> GIVEN RECORDS:
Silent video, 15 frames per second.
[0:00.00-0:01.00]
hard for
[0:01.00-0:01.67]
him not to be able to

* * *

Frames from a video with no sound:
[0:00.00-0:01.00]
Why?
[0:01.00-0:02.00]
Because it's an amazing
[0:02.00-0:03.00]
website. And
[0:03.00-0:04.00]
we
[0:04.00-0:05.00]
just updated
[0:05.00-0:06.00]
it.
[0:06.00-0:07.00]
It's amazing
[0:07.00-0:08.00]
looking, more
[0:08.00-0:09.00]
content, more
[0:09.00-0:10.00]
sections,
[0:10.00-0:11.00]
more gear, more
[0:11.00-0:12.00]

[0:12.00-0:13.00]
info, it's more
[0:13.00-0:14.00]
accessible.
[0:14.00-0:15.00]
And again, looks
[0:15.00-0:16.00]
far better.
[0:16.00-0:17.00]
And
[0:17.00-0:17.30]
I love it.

> PROBLEM TO WORK ON: Lines containing the word "video" must all be returned from the material above.

> COMPLETED TASK:
Silent video, 15 frames per second.
Frames from a video with no sound:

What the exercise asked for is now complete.